Exemplary Satisfactory Must improve
Correctness

• Your code passes every one of our stringent tests.

• Testing shows that your code is of high quality in all respects.

• Testing reveals that your code demonstrates quality and significant learning, but some significant parts of the specification may have been overlooked or implemented incorrectly.

• Testing suggests evidence of effort, but the performance of your code under test falls short of what we believe is needed to foster success.

• Testing reveals your work to be substantially incomplete, or shows serious deficiencies in meeting the problem specifications (serious fault).

• Code cannot be tested because of loading errors, or no solutions were submitted (No Credit).

Performance

• Empty lists are distinguished from non-empty lists in constant time.

• Distinguishing an empty list from a non-empty list might take longer than constant time.

Proofs and inference rules

For your calculational proof, use induction correctly and exploit the laws that are proved in the book.

Exemplary Satisfactory Must improve
Proofs

• Proofs that involve predefined functions appeal to their definitions or to laws that are proved in the book.

• Proofs that involve inductively defined structures, including lists and S-expressions, use structural induction exactly where needed.

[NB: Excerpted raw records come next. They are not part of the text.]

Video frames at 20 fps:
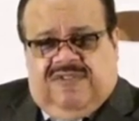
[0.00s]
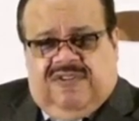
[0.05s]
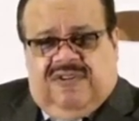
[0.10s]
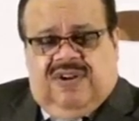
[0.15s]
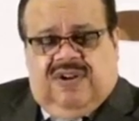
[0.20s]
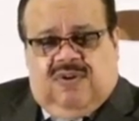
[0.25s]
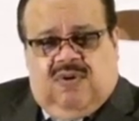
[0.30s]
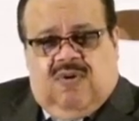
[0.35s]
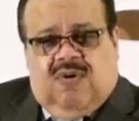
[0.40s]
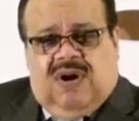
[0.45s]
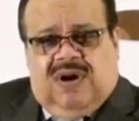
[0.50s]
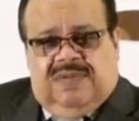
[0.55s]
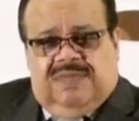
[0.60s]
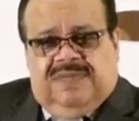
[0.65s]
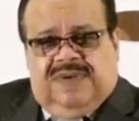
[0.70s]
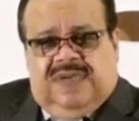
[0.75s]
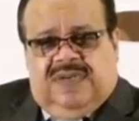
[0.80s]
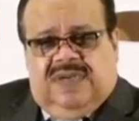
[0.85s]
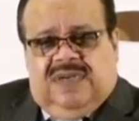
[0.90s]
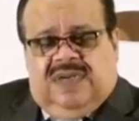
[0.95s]
and Lord,
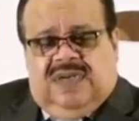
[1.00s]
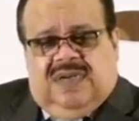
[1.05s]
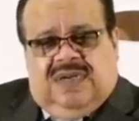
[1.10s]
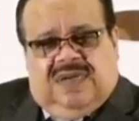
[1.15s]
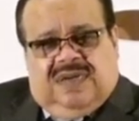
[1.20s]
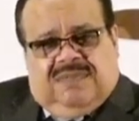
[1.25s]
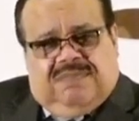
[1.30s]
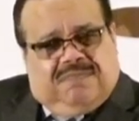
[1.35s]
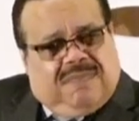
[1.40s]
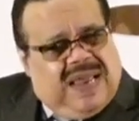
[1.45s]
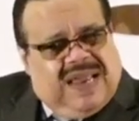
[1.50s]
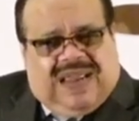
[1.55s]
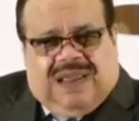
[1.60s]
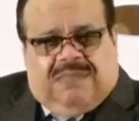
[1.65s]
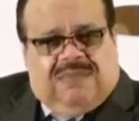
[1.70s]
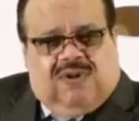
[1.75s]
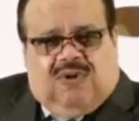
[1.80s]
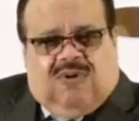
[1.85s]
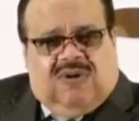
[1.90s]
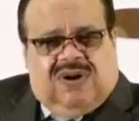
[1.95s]
make
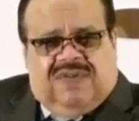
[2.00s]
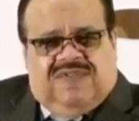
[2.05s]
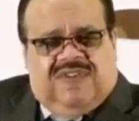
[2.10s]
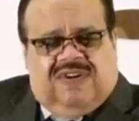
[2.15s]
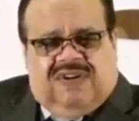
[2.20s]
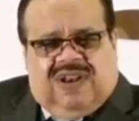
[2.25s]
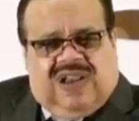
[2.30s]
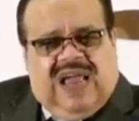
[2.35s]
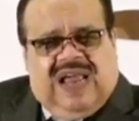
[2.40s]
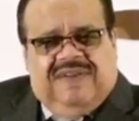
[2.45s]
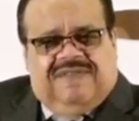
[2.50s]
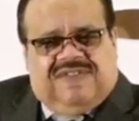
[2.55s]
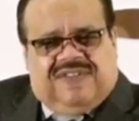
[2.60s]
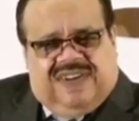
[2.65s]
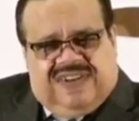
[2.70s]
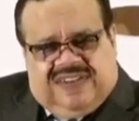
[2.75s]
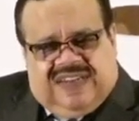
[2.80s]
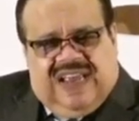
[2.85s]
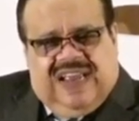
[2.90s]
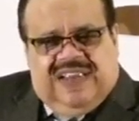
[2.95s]
Him Lord of your life
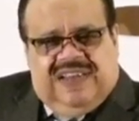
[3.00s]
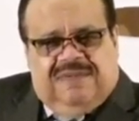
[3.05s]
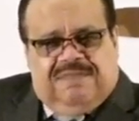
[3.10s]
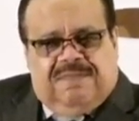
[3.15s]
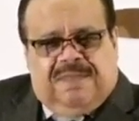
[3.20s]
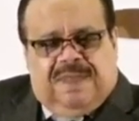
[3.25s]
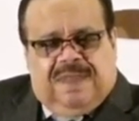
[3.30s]
today.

• Each proof by induction states the induction hypothesis explicitly.

• Proofs involve predefined functions but do not appeal to their definitions or to laws that are proved in the book.

• Proofs that involve inductively defined structures, including lists and S-expressions, use structural induction, even if it may not always be needed.

• A proof by induction does not state the induction hypothesis explicitly, but course staff can easily figure out what it is.

• A proof that involves an inductively defined structure, like a list or an S-expression, does not use structural induction, but structural induction is needed.

• There is a proof by induction, but course staff cannot easily figure out what part of the proof is the induction hypothesis.


  1. Case analysis may be happening, but on this problem, it will be happening inside functions like map and foldr, not in any code that you write.

  2. Case analysis may be happening, but on this problem, it will be happening inside functions like map and foldr, not in any code that you write.

  3. In your README, please identify this credit as EXACT-EXISTS.

  4. It’s actually just a library, but a library like this is called a “language” because of the way functions compose. The composition of library functions resembles the syntactic composition of expressions in an actual programming language.